RSS 2.0—referred to as RSS henceforth for brevity—has a few methods for delivering textual payloads:
The <description> attribute
This comes by default in RSS, and is defined in the specification as containing an “item synopsis”. Most blogs I encounter include the entire text, including Dave Winer’s who wrote this spec.
I follow the RDF/XML standard and include CDATA-escaped content as WordPress does, because it’s cleaner:
<description><!CDATA[[<p>Here’s an entire post.</p>]]</description>
But Dave Winer and other authors escape their HTML instead:
<description><p>Here’s an entire post.</p></description>
The <content:encoded> attribute
This is included in an RSS 1.0 namespace, which you include with:
xmlns:content="http://purl.org/rss/1.0/modules/content/
Its spec defines it as “an element whose contents are the entity-encoded or CDATA-escaped version of the content of the item.” This renders it the same as <description> in practice.
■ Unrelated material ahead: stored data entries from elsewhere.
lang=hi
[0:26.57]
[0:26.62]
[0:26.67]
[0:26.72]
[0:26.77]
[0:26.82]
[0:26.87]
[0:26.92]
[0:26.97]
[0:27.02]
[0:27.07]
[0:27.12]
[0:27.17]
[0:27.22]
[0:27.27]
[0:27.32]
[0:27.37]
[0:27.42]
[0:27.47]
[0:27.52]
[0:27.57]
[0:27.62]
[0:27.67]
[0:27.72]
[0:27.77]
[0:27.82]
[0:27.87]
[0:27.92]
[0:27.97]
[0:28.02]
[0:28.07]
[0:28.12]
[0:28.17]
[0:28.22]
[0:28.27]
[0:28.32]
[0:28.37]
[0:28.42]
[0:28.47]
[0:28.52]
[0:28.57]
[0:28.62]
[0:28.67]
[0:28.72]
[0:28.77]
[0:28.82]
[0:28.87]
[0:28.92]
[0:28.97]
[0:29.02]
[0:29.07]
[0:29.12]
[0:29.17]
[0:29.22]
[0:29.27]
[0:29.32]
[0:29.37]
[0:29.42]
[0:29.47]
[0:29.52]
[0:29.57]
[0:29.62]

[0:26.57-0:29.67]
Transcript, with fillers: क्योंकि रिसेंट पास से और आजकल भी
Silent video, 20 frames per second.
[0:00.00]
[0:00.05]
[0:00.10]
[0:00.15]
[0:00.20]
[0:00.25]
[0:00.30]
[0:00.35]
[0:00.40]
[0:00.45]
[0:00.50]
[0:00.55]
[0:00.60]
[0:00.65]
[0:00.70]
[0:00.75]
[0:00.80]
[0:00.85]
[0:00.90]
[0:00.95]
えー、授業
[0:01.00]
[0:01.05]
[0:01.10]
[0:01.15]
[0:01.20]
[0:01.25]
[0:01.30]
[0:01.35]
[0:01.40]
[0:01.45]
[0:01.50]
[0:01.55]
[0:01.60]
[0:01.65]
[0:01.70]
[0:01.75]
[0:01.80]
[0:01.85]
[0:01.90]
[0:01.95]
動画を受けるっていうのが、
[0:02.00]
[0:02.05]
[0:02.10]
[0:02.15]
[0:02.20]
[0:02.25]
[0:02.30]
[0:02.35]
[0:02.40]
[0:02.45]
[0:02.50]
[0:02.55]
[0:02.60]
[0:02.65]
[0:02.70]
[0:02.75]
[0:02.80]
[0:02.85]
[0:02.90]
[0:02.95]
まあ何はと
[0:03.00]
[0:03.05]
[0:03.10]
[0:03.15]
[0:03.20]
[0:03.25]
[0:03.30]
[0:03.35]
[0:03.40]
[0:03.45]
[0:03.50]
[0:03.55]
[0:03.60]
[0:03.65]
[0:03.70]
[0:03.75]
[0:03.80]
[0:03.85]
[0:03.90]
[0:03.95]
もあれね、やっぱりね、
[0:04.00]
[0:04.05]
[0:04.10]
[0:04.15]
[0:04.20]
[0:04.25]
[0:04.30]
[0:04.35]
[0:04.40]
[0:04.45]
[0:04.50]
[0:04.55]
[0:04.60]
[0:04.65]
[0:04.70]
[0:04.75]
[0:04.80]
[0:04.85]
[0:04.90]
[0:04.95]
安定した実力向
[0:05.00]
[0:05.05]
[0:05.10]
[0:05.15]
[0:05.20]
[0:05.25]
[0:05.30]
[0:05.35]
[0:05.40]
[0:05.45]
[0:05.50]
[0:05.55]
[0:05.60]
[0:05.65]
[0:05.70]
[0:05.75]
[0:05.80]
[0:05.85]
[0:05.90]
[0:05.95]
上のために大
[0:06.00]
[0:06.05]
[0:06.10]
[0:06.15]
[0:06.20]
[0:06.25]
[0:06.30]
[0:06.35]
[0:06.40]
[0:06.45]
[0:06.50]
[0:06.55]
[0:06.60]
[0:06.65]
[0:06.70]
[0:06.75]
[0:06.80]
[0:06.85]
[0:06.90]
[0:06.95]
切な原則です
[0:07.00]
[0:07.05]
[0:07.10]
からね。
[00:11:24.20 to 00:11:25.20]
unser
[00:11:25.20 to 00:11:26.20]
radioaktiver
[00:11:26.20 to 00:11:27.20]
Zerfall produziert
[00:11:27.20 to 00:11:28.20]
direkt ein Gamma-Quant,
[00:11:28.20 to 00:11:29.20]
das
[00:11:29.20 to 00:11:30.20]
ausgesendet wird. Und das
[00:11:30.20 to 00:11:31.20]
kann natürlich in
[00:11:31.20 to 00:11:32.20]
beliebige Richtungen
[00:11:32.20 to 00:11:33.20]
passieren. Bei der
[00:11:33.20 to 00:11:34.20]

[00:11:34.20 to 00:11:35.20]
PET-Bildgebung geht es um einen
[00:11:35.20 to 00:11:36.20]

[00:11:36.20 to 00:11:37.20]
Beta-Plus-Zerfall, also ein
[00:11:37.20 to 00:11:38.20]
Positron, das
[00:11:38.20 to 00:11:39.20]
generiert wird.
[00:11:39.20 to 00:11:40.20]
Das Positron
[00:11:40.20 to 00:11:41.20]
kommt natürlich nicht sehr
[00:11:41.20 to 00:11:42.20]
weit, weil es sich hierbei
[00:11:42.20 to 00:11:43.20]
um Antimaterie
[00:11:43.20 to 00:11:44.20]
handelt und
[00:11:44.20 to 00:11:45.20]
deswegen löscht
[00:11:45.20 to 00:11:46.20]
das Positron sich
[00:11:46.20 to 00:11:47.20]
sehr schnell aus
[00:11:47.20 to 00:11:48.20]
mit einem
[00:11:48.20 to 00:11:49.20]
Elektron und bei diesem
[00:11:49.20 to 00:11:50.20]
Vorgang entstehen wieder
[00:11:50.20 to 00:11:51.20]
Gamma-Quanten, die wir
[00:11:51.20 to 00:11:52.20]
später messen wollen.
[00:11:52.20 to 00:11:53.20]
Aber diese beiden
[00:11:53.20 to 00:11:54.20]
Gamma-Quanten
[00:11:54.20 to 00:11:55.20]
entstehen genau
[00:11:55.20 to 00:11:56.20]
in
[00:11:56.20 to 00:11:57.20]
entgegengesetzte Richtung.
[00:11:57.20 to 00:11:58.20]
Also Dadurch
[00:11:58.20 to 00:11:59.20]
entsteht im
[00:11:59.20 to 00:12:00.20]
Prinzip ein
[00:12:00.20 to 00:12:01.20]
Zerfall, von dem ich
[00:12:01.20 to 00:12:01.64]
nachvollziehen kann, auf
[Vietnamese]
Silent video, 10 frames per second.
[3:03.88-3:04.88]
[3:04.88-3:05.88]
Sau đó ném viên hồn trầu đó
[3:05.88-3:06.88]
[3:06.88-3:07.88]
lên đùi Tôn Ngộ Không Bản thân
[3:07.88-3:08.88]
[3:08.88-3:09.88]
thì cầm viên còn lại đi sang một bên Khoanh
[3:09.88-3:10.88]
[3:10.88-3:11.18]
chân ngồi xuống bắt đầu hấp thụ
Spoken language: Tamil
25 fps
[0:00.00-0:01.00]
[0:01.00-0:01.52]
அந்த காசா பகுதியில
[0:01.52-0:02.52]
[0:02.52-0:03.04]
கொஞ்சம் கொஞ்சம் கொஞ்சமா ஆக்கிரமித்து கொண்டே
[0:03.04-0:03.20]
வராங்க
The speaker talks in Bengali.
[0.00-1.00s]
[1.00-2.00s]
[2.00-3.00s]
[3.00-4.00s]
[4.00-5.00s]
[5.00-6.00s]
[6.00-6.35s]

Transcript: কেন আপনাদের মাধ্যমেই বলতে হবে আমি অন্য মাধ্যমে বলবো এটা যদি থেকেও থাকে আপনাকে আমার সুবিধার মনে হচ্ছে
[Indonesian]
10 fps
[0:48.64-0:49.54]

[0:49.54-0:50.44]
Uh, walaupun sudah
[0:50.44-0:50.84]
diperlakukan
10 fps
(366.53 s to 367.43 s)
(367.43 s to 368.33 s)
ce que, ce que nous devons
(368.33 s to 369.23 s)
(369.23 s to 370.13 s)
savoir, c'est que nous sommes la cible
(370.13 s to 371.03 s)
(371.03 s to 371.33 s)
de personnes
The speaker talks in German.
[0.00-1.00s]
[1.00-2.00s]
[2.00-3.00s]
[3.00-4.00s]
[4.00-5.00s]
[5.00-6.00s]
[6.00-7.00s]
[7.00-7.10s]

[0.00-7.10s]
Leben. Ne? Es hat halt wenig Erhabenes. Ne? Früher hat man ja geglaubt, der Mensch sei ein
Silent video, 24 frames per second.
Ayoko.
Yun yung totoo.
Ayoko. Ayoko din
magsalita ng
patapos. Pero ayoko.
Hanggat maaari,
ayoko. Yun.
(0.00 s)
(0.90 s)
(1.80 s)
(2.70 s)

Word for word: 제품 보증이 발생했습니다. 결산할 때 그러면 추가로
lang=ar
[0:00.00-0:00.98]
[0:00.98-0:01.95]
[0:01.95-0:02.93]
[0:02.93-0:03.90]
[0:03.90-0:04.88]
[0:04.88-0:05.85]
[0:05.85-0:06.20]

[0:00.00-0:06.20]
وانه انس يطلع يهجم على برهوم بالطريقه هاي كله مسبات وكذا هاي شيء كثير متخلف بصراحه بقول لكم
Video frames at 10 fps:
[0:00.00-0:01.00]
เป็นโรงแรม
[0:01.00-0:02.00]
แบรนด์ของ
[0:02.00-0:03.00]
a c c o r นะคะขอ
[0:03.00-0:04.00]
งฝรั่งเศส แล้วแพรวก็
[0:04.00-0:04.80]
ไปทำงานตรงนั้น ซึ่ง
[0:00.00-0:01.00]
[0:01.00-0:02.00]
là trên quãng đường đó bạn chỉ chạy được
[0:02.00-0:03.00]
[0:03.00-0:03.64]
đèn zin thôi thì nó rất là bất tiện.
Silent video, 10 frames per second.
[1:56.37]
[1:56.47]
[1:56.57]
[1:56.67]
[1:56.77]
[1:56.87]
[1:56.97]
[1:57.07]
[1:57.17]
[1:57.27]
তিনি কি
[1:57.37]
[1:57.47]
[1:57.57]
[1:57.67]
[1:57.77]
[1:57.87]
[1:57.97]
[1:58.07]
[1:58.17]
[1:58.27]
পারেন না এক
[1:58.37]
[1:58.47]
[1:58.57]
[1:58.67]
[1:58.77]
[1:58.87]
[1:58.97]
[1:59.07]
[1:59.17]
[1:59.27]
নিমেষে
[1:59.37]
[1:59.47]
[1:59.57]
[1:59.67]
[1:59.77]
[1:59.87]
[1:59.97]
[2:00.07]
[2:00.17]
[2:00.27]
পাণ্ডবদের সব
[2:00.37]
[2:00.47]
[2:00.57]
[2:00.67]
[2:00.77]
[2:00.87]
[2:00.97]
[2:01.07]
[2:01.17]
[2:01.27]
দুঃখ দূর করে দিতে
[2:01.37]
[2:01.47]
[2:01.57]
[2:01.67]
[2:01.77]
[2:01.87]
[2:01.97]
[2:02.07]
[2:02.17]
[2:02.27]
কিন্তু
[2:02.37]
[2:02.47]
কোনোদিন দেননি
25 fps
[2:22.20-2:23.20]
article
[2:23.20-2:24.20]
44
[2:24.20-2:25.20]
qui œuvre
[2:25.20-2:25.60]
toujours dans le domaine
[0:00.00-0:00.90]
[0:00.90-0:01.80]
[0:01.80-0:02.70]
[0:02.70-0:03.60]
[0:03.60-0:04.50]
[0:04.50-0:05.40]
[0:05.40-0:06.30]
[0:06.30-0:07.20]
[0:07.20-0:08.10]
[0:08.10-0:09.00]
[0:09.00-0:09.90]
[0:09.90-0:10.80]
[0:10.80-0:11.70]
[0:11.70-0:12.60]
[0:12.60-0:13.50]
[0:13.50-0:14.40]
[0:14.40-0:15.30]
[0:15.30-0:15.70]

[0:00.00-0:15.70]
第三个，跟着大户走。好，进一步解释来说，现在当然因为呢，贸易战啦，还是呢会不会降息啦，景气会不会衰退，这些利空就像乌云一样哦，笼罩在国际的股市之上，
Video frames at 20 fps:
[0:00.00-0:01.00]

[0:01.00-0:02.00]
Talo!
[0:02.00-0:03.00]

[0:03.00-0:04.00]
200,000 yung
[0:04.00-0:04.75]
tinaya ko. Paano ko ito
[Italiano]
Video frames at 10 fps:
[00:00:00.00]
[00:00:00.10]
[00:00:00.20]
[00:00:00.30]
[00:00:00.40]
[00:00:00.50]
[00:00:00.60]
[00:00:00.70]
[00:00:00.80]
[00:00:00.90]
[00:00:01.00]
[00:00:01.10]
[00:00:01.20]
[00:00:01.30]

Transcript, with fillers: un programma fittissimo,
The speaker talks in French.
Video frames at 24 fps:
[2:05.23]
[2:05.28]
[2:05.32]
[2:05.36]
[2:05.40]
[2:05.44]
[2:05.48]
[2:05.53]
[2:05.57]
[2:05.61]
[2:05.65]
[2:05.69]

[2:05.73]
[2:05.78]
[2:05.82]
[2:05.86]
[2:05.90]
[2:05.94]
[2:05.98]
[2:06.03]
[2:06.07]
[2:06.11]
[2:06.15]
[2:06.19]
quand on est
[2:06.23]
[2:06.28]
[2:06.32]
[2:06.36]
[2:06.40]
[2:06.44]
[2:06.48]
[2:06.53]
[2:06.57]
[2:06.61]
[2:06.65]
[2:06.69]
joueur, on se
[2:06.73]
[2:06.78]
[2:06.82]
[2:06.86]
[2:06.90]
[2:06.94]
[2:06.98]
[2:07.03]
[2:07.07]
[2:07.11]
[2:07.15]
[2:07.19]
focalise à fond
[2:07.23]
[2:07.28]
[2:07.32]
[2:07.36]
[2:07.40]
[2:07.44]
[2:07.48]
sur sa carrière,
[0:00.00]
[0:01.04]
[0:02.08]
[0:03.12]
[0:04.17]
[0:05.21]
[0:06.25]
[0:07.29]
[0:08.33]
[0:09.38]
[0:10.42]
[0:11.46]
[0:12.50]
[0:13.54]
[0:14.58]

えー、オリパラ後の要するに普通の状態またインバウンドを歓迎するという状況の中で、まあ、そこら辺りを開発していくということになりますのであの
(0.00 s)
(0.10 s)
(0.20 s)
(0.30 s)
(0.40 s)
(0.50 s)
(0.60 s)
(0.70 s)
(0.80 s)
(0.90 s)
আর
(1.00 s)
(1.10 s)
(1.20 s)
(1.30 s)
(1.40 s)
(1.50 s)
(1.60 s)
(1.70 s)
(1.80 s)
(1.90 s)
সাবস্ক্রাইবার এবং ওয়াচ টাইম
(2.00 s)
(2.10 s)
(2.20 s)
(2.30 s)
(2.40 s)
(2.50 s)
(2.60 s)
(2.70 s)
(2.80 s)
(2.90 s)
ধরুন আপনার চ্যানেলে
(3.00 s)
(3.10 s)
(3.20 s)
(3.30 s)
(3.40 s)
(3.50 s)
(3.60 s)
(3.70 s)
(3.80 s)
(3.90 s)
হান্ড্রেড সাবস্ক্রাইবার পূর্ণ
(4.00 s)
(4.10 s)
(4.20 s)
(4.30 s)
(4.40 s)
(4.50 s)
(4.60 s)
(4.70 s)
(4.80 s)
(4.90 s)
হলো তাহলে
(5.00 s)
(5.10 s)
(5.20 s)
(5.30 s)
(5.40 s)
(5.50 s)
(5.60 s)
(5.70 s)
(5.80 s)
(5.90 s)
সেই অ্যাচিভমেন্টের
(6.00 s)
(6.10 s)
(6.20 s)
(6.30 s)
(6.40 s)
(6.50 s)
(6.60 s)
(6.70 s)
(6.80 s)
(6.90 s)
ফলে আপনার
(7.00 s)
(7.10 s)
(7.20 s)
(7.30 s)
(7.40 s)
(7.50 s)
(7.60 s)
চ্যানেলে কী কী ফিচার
<content:encoded><!CDATA[[<p>Here’s an entire post.</p>]]</content:encoded>
I used to include a CDATA-escaped version of blog post text using this, but removed it because it duplicated how I used <description>.
The <excerpt:encoded> attribute
This comes to us via WordPress, which you include with the below. It no longer resolves, though RSS only needs it as an identifier.
xmlns:excerpt="http://wordpress.org/export/1.2/excerpt/"
This allows a post excerpt to be included alongside, and distinct from, the full blog post content. In practice it carries a CDATA-escaped payload, even if it rarely has more than plain text.
<excerpt:encoded><!CDATA[[It's about zettai ryouiki.]]></excerpt:encoded>
I use it alongside <description> to provide an abstract, which I also feed into Schema, OpenGraph and Twitter description fields.
The <dc:description> attribute
This comes from the venerable Dublin Core, and is also referenced in the broader dcterms namespace. You include it with:
xmlns:dc="http://purl.org/dc/elements/1.1/"
The spec makes it clear it “may include but is not limited to: an abstract, a table of contents, a graphical representation, or a free-text account of the resource.” So arguably it overlaps the above.
<dc:description><!CDATA[[It's about zettai ryouiki.]]></dc:description>
I leaned heavily towards using this, especially given I already use Dublin Core to ascribe authorship without leaking my email address as per the RSS specification. But <excerpt:encoded> appears more widely supported in feed readers from my own testing.
Other namespaces
Podcast-specific namespaces including iTunes and Yahoo’s abandonware MediaRSS define description attributes, presumably so they can be distinct from the blog post used to describe and download the content. These are beyond the scope of this post, but worth keeping in mind if you’re specifically delivering podcasts or mixed content.